_What is required_
Please copy the lines below, exactly as they are, from the one with "[2:56.95-2:57.99]" through the one with "[2:40.29-3:01.45]", and leave out the pictures.

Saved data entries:
########

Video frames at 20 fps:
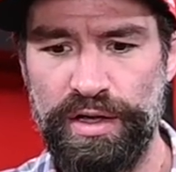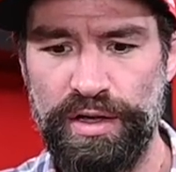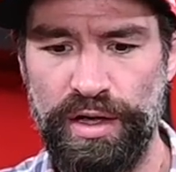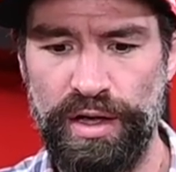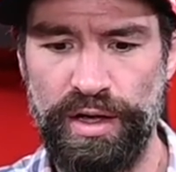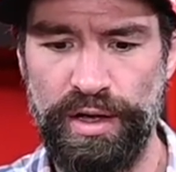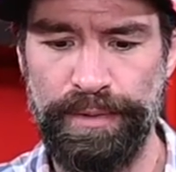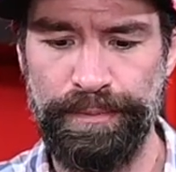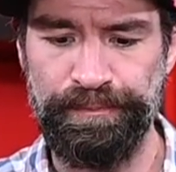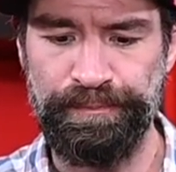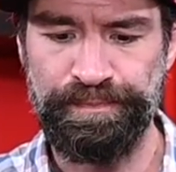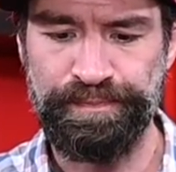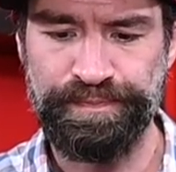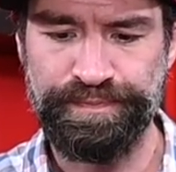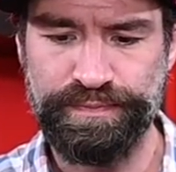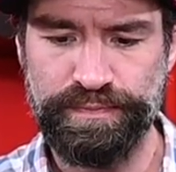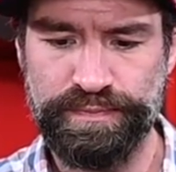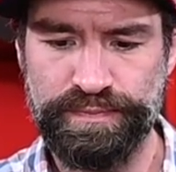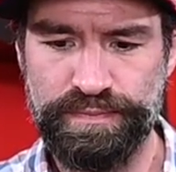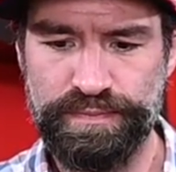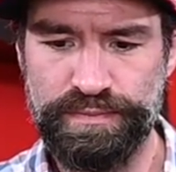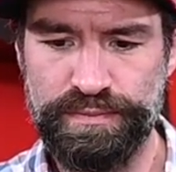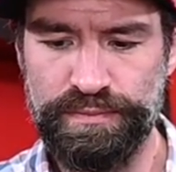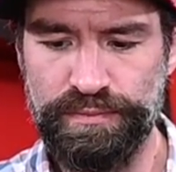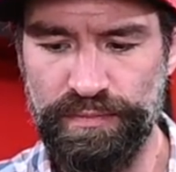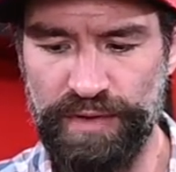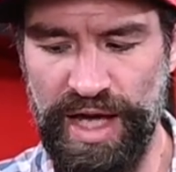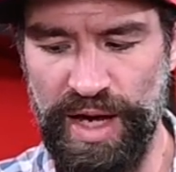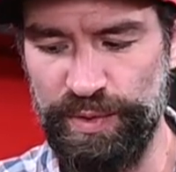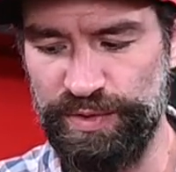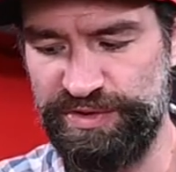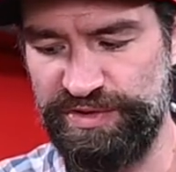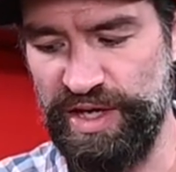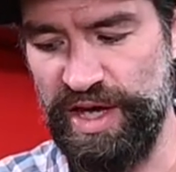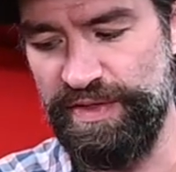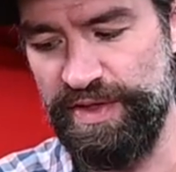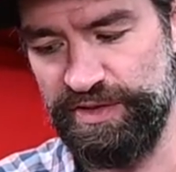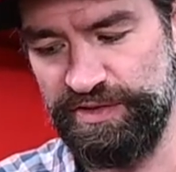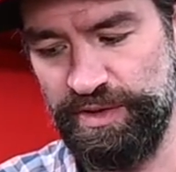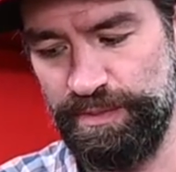Um, I would
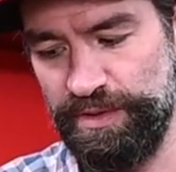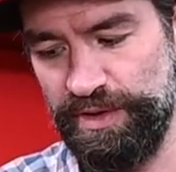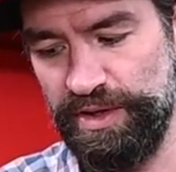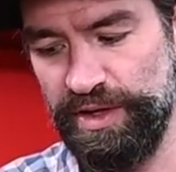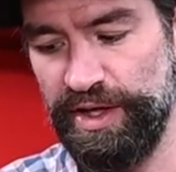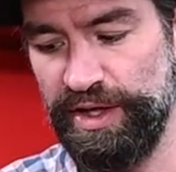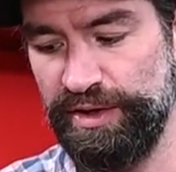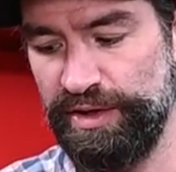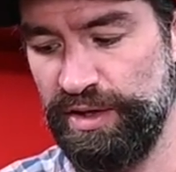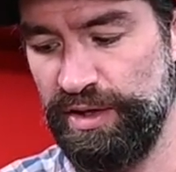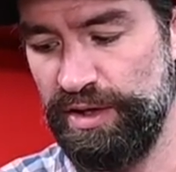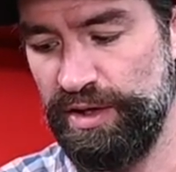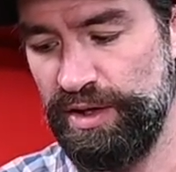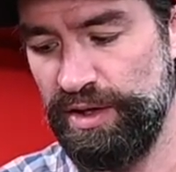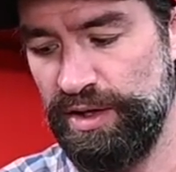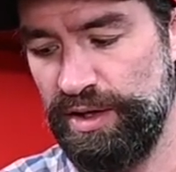say that something like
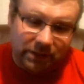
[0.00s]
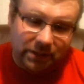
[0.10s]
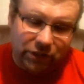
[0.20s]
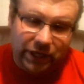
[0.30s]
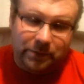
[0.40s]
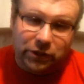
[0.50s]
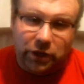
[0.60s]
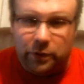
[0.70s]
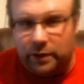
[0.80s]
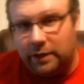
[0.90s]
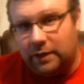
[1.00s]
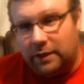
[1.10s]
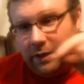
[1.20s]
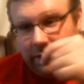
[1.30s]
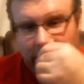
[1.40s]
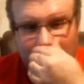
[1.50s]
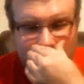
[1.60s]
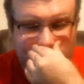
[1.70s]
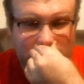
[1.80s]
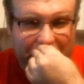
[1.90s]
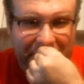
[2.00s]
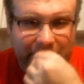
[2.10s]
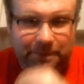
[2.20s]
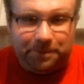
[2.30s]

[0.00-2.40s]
This is the James Show, and I'll see you later.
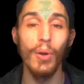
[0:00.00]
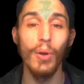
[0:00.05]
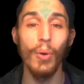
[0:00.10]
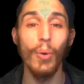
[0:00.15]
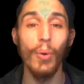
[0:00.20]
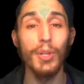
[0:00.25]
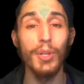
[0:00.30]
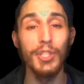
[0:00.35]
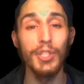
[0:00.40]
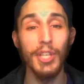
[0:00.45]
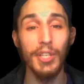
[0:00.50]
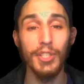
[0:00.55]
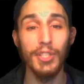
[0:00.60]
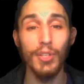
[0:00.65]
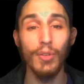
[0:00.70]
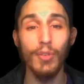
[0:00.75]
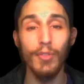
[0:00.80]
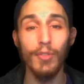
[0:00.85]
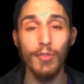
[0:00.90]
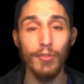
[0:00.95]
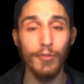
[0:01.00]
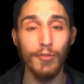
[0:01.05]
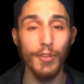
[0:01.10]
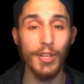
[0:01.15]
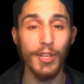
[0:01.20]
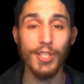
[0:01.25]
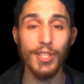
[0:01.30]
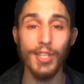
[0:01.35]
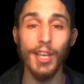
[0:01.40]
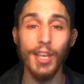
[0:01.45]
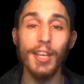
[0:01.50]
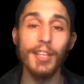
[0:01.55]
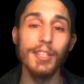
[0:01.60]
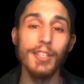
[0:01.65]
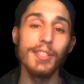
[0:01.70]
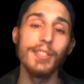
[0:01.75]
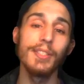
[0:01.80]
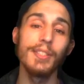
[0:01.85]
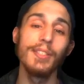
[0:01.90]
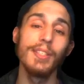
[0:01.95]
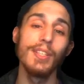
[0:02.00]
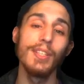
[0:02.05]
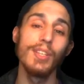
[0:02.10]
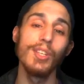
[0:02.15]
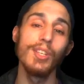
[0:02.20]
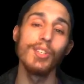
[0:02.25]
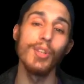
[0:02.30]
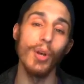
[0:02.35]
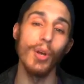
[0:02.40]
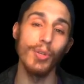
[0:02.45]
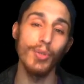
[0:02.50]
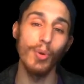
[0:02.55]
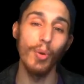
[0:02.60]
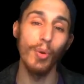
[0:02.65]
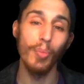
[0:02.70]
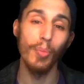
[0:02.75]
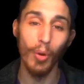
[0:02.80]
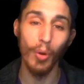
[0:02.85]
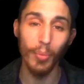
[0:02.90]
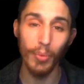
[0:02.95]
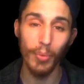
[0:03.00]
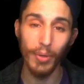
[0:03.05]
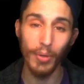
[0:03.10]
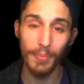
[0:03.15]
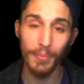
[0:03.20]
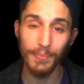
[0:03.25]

or a gentle, fixed gaze is also appropriate.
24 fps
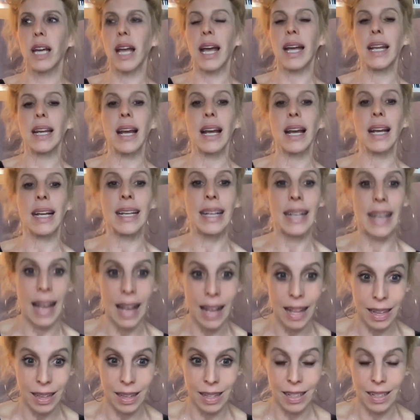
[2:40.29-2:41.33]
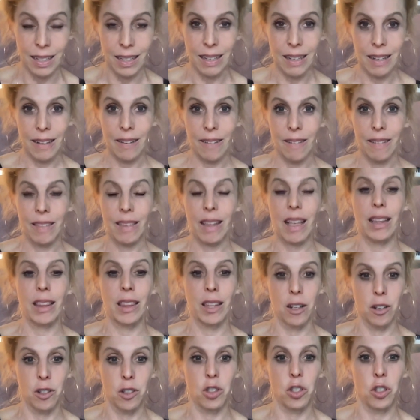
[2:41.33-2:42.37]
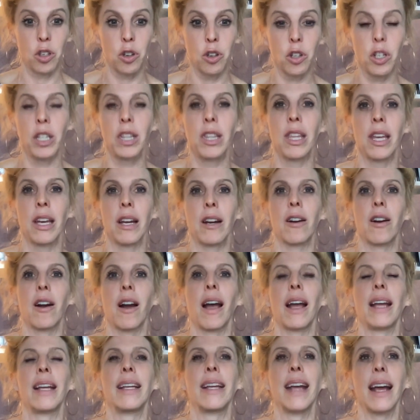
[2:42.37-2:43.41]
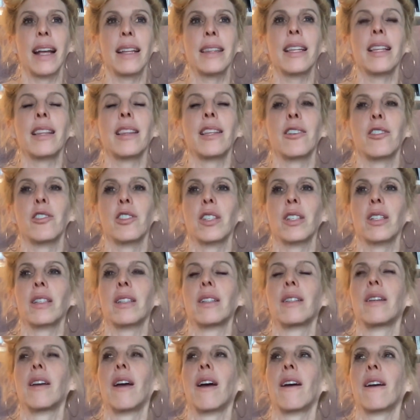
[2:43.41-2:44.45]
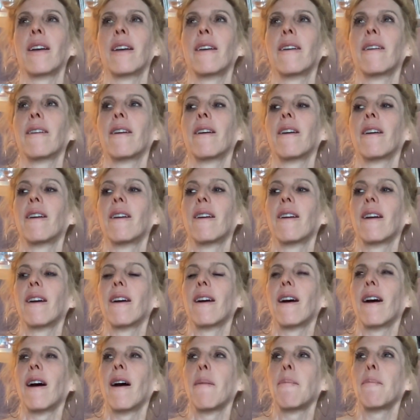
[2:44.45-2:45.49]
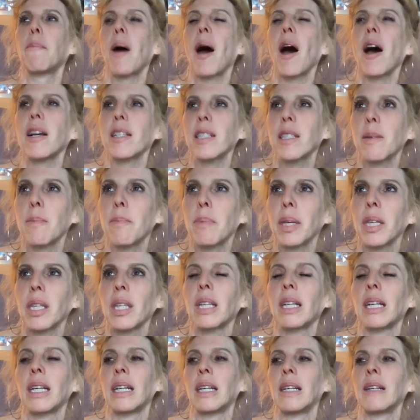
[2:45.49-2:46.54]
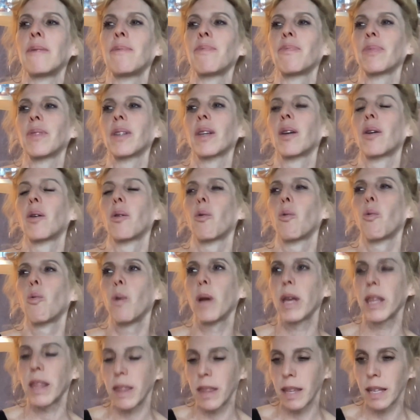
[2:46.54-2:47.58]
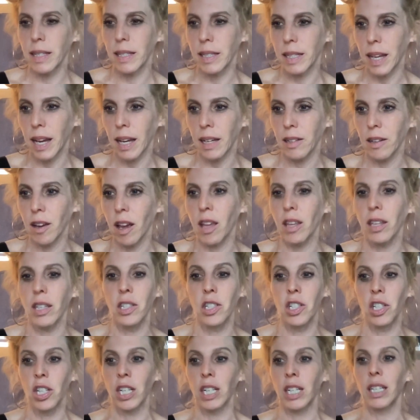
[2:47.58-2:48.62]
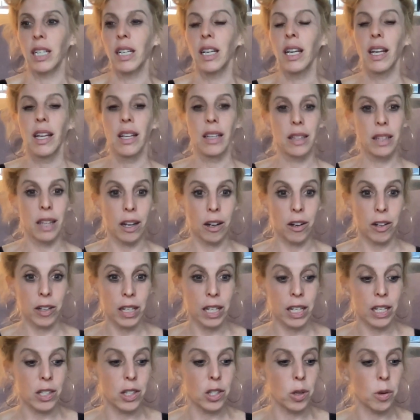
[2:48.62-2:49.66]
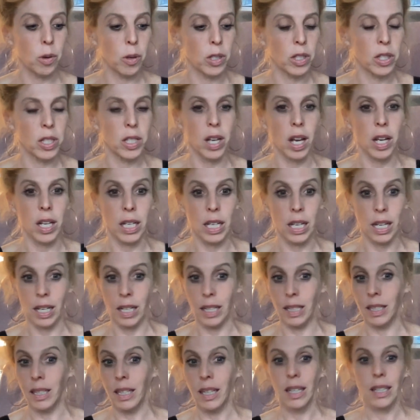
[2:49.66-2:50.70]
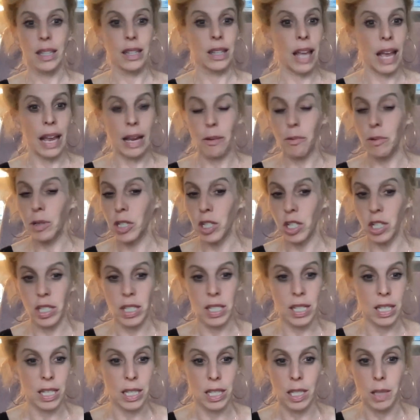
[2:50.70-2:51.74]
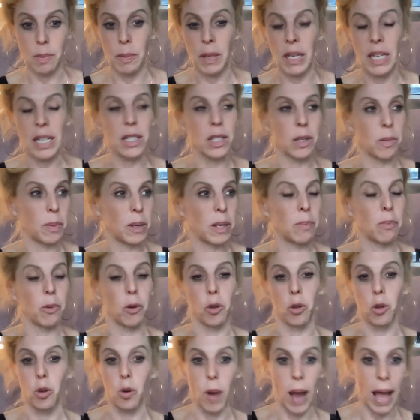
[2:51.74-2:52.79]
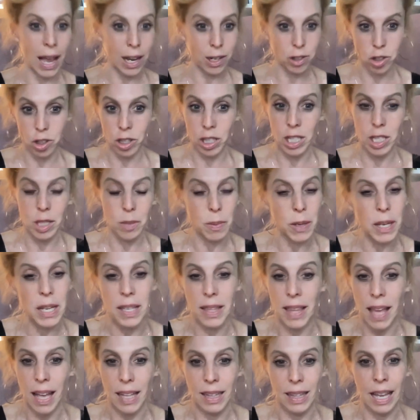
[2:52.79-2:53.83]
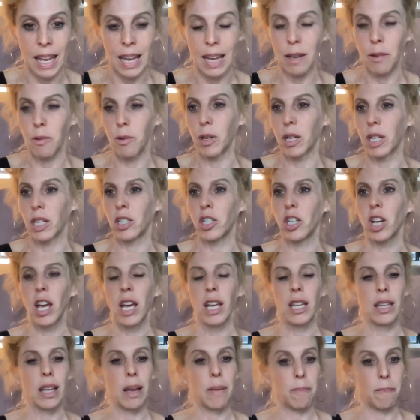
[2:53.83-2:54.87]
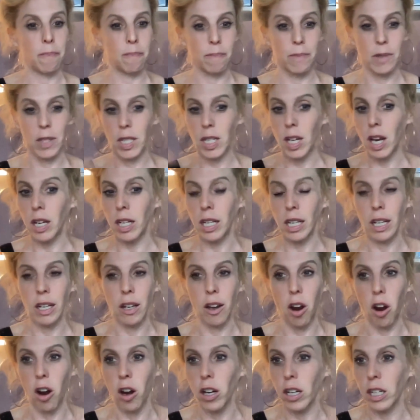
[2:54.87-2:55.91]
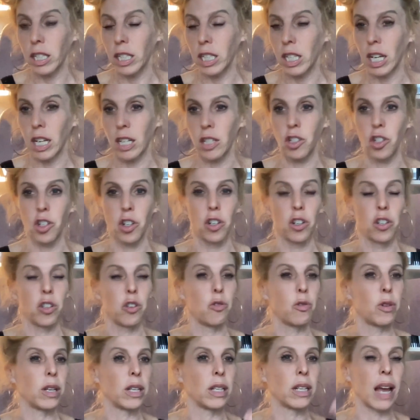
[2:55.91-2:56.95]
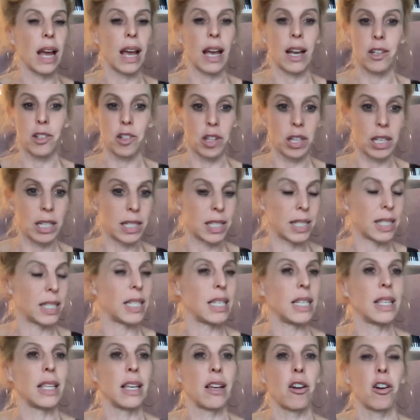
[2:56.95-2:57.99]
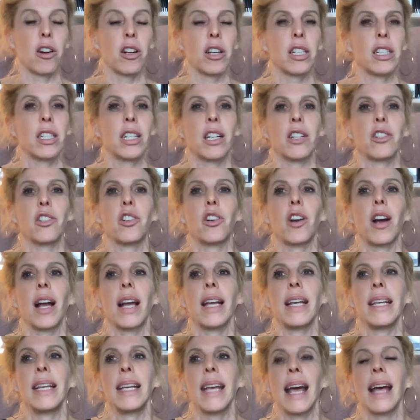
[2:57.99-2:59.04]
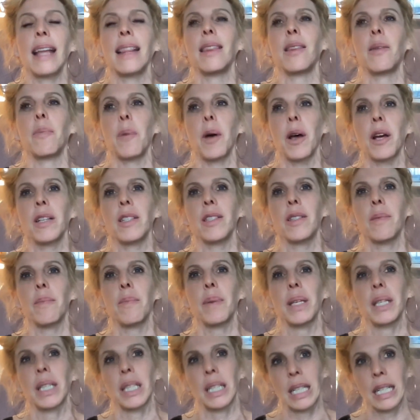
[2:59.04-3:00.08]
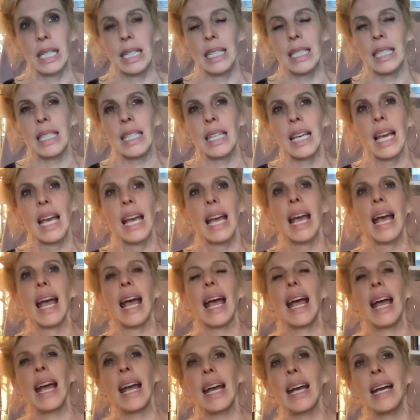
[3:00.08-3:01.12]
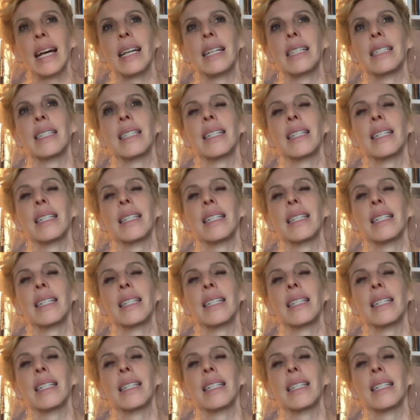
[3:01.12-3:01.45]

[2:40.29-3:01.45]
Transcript: And I get that there's good there. I get that there's a possibility with this technology that our kids who are studying languages can speak to people who actually speak that language, that studying architecture, you can actually see the architecture. I get the possibilities. And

########

_Answer area_
[2:56.95-2:57.99]
[2:57.99-2:59.04]
[2:59.04-3:00.08]
[3:00.08-3:01.12]
[3:01.12-3:01.45]

[2:40.29-3:01.45]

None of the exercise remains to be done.